One might fancy that the difficulty of looking well in motor costume would prejudice the Parisienne against the machine, for with her, the most important thing connected with taking up a new sport is the excuse offered for a new and piquant costume. But the difficulties in the way of the motor woman merely added zest to the adoption of the fad.

Madame flew to her dressmaker.

"Tiens, M'sieu. I have bought three automobiles. What shall I wear?"

And Monsieur brought his brows together in his most effective and judicial fashion, led the fair motor woman to an inner room where the conference might have the quiet demanded by such weighty consultations, and set himself to planning methods of leaping this sartorial hurdle.

Some of the experimental stages of the Parisian motor costume were fearful and wonderful, and even now our importers bring over spectacular motor outfits to which are attached the names of famous makers; but, on the whole, the Parisienne has mastered the problem of motor dress.

For her electric brougham and victoria and the other luxurious, smooth-running electric vehicles in which she speeds over the asphalt and takes her afternoon outing in the Bois, no special costume is required. Perhaps, if she is her own chauffeuse, she wears a trim tailor frock and hat, but no eccentricity enters into her attire even then, and, as a rule, she wears what she might wear were the carriage drawn by horses instead of being propelled by electricity.

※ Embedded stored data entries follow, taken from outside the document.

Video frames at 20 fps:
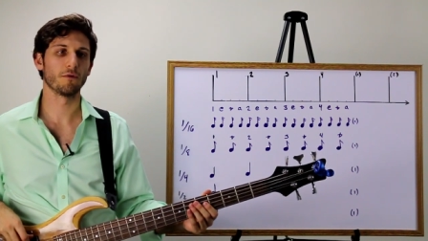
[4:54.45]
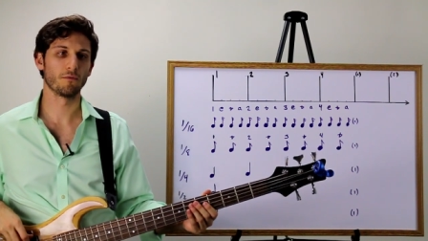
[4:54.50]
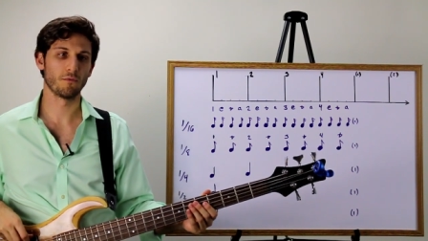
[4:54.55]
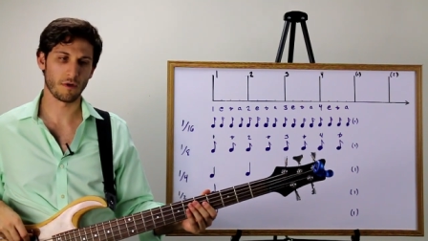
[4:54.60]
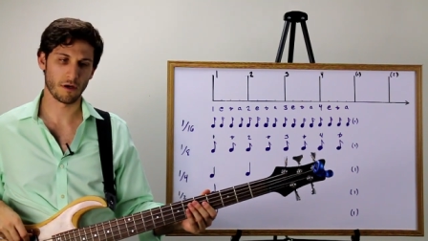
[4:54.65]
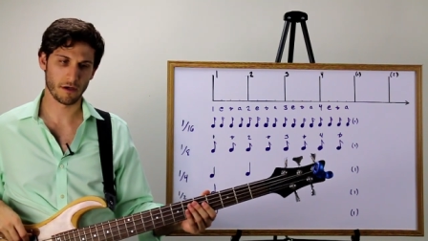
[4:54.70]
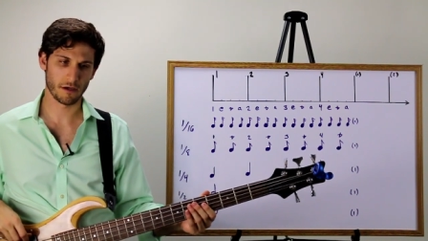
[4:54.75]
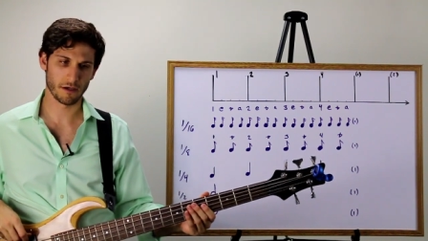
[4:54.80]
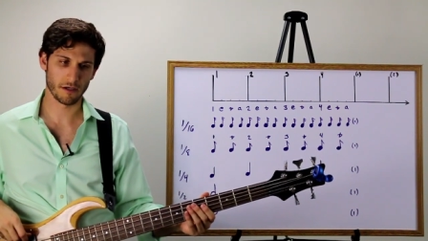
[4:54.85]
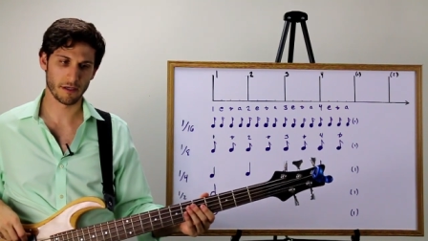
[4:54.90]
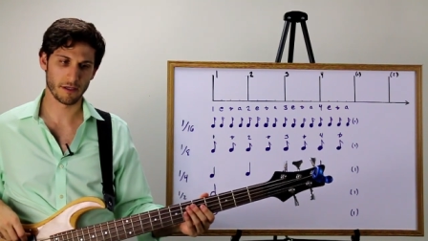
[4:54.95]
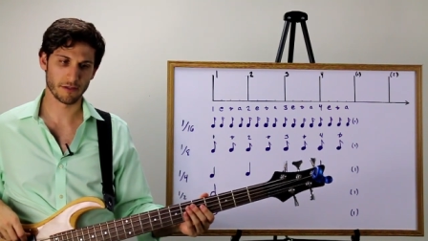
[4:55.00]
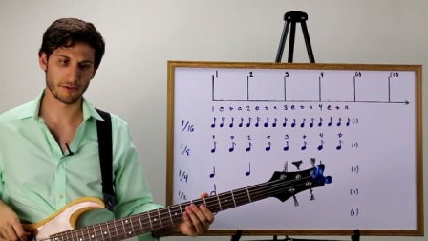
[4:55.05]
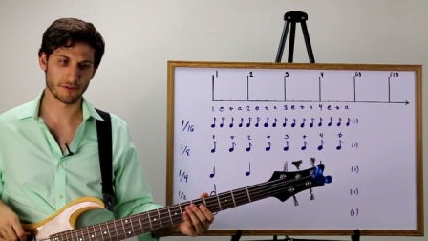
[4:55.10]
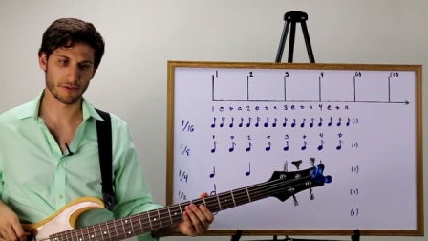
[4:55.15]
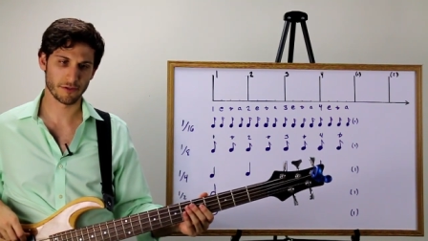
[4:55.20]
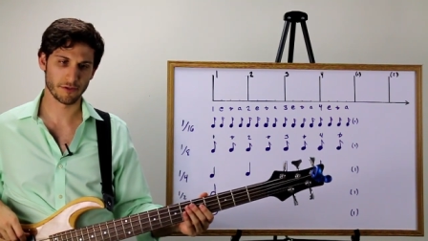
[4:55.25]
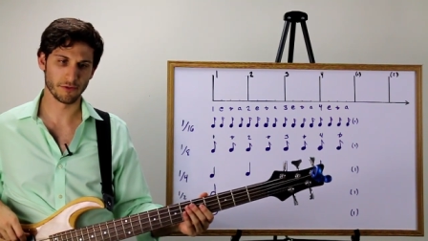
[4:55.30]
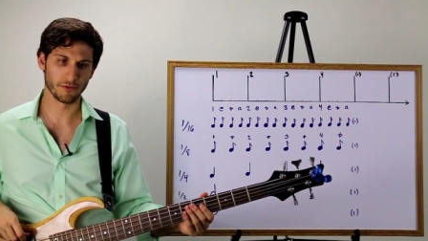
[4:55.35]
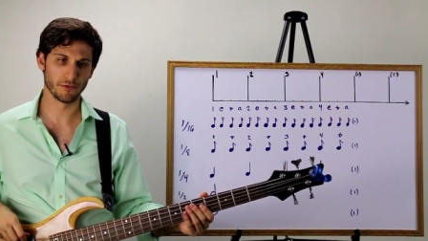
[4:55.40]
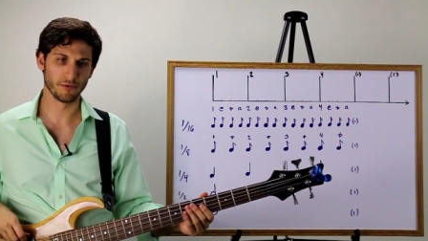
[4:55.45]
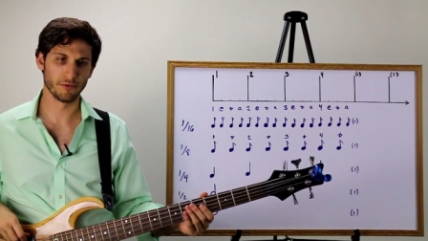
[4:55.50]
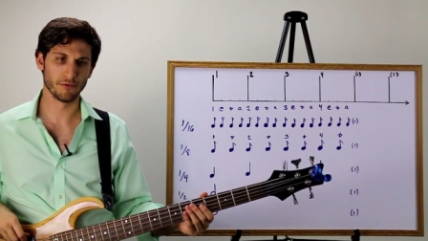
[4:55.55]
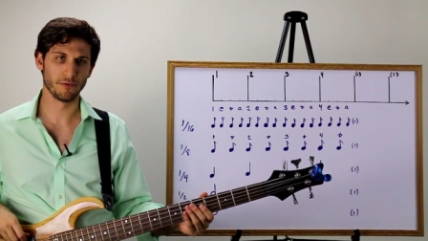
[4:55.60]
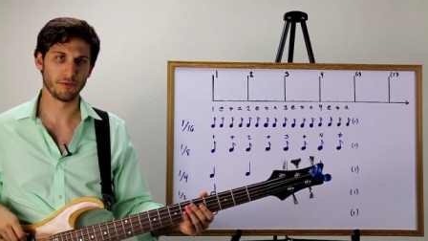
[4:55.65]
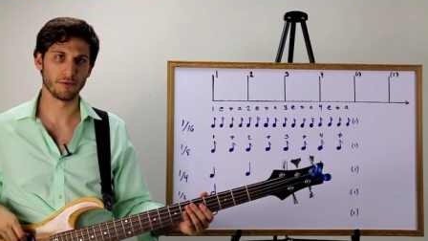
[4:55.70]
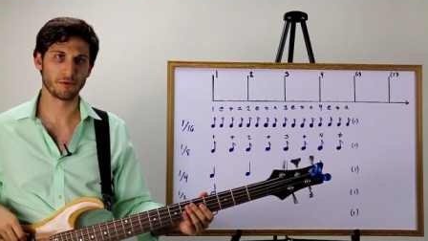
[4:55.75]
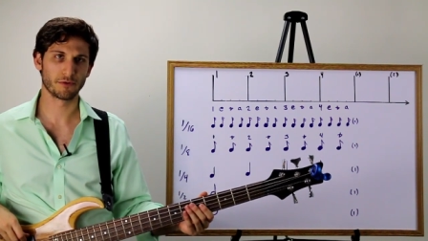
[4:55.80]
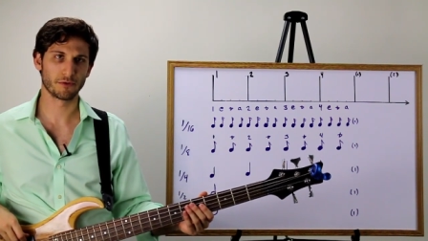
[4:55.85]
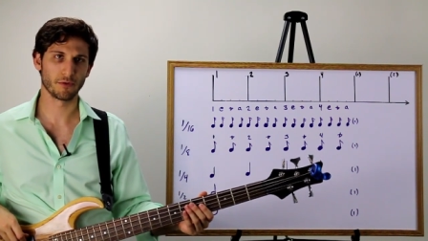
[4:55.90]
1, 2,
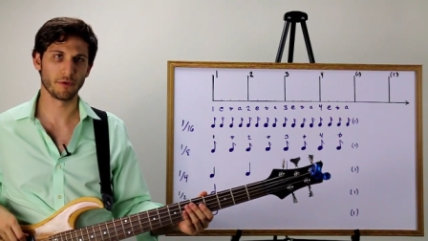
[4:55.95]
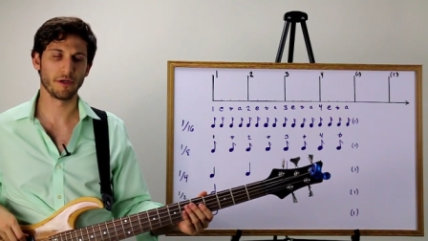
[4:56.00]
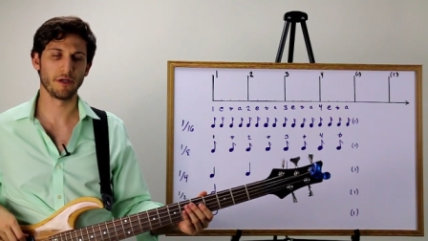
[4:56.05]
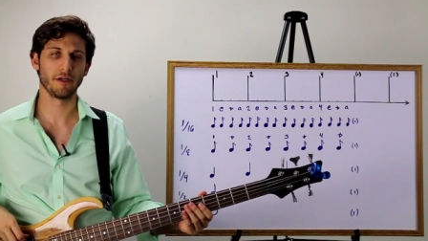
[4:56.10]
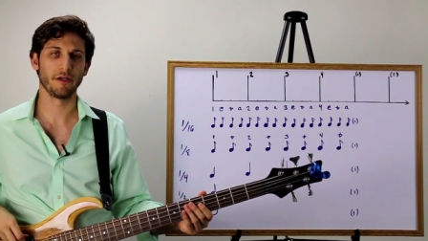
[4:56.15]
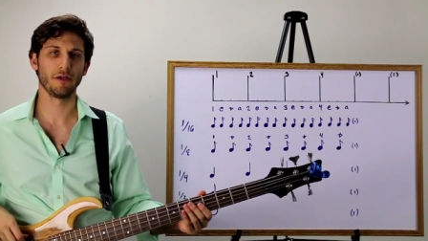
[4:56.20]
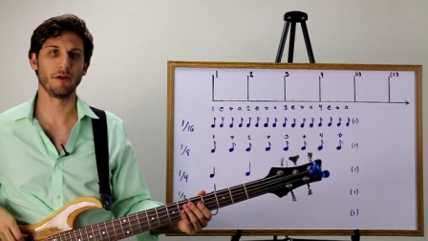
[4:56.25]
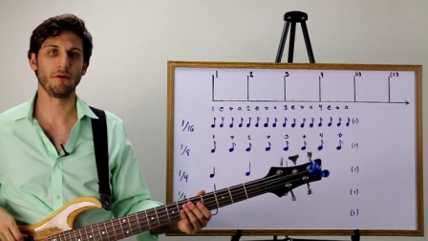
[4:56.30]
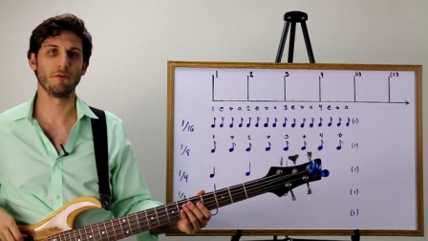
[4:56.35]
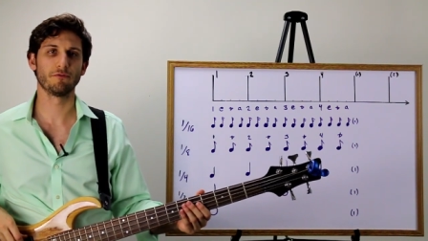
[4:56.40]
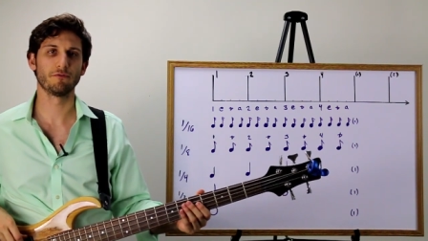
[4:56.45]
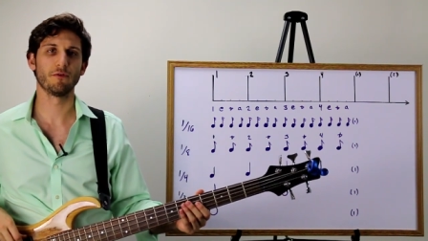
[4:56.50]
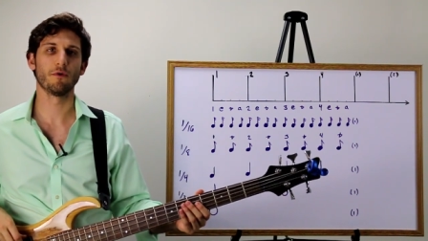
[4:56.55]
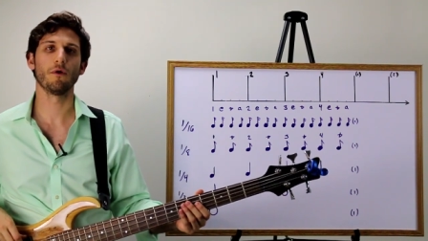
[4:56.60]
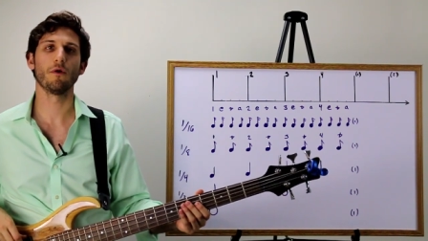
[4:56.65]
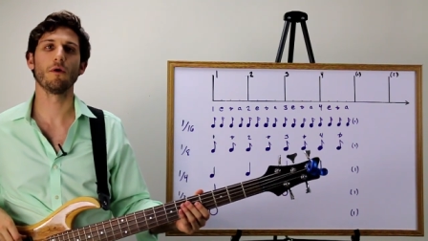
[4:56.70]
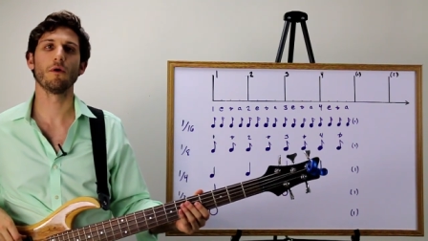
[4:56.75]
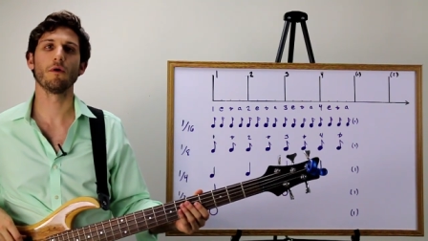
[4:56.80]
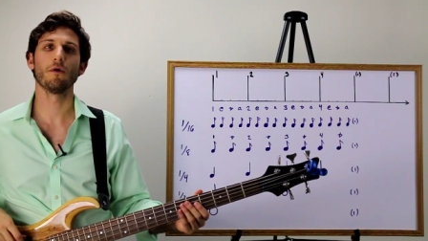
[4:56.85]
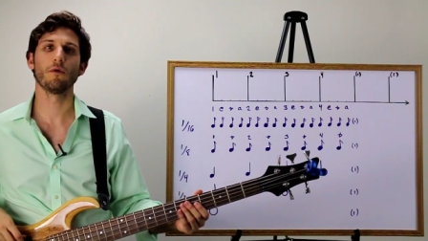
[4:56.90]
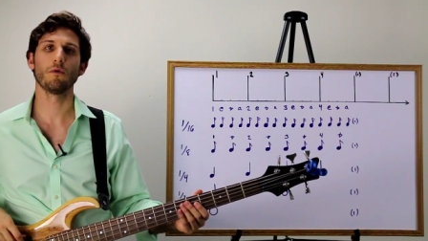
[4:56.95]
3, 4.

If she is going farther afield—out to the Henri Quatre for luncheon, to the Reservoir for dinner—she wears an all-enveloping dust cloak to protect her delicate frock, a veil or perhaps a hood to cover her fragile hat and shield her face and hair from dust, but beneath this outer wrapping she is as exquisite, as elaborate as ever. When it comes to longer runs, or to genuine touring, the Parisienne promptly abandons all effort to look well on the road. To be comfortable, to be suitably dressed, to be immaculate at the journey's end,—all these aims demand the setting aside of a desire to be beautiful; and, since she may not be beautiful, the quick-witted Madame seizes upon the possibility of being piquant and goes to the extreme of attaining the hideous in pursuit of the practical. She hides figure, hair, face. Even her sparkling eyes are eclipsed behind goggles or dimmed by masks, and she consoles herself for the ugliness by thought of the dramatic effect with which she may flutter from the cocoon when her butterfly moment arrives.

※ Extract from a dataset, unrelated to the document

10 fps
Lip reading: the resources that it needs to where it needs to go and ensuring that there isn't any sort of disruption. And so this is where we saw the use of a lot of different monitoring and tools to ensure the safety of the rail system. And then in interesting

One sees these transformations by the score at such a rendezvous as Chantilly at the time of the "Derby," for it is the mode to motor to Chantilly on the eve of the important day and put up over night at the Grand Condé, or to arrive in time for luncheon before the races. Machine after machine dashes up to the hotel, discharges its freight of grotesque figures and wheezes away to the garage. Madame, carrying a hat box, and cloaked, hooded, masked, powdered with dust, hurries to the chamber reserved for her. In a twinkling there trips from the room which swallowed the awesome enigma a charming woman, fresh, dainty, smiling, gowned in the airiest and most delicate of confections. Or perhaps there is not even the moment of seclusion. A toot, a whir, a quick reversing of levers! The automobile has stopped. A dusty, shrouded, shapeless figure springs lightly to the step, while the idlers look on curiously. A swift movement of the hands and the hood falls back; another, and the cloak slips from the shoulders. There is Fifi, a Dresden china figure all fluttering frills and laces and ribbon and flowers, a smile on her lips, a challenge in her eyes.

"C'est chic, ça," comments the old Marquis over his Burgundy. "All that there is of the most modern, mon garçon!"

Paris is the city of automobiles, and France is the motor tourist's paradise. The roads are good, the inns are excellent and are rapidly improving under the influence of the motor touring, and on every hand are picturesque towns and picturesque scenery, not too rugged for the peace of mind of the average chauffeur.